*** Data section Section Begins ***
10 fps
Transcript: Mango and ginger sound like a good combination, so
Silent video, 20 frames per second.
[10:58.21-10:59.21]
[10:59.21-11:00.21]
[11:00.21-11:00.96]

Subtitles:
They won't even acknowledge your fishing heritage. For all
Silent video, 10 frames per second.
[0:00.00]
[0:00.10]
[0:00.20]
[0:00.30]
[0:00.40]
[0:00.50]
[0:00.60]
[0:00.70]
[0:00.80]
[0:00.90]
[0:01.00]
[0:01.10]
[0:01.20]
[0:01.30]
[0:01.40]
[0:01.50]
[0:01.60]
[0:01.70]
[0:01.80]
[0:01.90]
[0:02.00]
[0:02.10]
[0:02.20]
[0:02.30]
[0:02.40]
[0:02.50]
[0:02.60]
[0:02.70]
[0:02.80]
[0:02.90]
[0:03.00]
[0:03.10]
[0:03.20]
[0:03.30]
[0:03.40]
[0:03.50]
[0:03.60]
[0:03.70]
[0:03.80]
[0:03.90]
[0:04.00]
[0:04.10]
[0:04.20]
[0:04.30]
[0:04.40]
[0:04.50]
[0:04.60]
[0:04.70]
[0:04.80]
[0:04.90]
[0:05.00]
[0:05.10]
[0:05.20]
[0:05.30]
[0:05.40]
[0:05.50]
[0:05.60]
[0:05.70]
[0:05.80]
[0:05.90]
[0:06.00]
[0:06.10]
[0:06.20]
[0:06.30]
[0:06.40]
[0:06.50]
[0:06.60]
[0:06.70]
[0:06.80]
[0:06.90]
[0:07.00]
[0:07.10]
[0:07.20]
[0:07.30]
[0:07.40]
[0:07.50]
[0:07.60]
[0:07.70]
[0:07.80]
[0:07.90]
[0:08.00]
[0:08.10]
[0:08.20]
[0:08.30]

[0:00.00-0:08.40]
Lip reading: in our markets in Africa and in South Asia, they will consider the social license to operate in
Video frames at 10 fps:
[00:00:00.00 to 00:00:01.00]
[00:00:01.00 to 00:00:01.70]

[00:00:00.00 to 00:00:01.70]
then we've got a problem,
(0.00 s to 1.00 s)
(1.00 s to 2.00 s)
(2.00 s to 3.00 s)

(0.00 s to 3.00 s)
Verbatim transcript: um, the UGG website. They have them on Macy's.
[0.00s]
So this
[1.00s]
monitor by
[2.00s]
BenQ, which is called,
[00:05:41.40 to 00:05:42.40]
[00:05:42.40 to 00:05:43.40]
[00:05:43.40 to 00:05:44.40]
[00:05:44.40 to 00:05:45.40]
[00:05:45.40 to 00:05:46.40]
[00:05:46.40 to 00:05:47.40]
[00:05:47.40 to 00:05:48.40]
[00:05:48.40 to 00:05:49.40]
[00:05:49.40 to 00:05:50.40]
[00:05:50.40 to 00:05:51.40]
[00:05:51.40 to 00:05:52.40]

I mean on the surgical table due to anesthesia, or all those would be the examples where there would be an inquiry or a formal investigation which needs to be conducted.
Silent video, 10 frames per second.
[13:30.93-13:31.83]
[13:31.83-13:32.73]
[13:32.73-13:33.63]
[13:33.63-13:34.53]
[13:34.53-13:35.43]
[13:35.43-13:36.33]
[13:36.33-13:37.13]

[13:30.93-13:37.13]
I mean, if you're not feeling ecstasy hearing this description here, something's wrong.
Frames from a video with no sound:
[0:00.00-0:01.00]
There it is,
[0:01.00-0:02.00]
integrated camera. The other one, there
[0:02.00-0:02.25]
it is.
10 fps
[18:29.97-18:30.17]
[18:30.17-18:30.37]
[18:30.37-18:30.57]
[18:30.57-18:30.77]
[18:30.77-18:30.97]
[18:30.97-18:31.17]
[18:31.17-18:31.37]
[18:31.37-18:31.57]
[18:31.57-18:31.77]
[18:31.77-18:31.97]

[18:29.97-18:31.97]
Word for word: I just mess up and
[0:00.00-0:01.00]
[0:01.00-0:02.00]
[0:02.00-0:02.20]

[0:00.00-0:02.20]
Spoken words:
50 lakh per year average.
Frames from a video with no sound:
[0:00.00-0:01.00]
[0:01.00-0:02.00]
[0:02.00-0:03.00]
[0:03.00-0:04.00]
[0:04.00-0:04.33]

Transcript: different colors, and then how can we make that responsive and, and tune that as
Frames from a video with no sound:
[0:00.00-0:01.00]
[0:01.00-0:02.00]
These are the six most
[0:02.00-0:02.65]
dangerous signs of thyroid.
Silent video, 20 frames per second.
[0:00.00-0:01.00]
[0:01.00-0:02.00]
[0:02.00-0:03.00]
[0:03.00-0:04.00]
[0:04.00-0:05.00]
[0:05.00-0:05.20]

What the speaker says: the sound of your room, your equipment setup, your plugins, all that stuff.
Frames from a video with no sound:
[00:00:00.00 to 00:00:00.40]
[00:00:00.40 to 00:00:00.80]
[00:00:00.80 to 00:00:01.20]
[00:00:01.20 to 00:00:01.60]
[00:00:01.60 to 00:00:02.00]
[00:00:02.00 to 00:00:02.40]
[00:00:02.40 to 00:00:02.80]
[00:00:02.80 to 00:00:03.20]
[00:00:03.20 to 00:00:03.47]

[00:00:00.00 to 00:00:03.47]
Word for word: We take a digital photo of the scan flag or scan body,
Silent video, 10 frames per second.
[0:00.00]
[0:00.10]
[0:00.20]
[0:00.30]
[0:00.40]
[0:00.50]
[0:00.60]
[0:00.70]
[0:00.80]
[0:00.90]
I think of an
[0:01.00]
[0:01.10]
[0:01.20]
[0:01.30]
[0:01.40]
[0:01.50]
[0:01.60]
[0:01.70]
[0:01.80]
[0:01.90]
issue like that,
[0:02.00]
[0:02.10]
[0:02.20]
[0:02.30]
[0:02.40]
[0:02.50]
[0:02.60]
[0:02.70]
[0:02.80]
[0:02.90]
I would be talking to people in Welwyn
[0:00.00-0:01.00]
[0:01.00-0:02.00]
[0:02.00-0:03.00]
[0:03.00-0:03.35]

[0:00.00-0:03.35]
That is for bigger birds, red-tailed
*** Data section Section Ends ***
Starting with the line above that holds "[00:05:44.40 to 00:05:45.40]" and stopping with the line that holds "[00:05:50.40 to 00:05:51.40]", reproduce each line exactly, omitting all other lines.

* **Finished task**
[00:05:44.40 to 00:05:45.40]
[00:05:45.40 to 00:05:46.40]
[00:05:46.40 to 00:05:47.40]
[00:05:47.40 to 00:05:48.40]
[00:05:48.40 to 00:05:49.40]
[00:05:49.40 to 00:05:50.40]
[00:05:50.40 to 00:05:51.40]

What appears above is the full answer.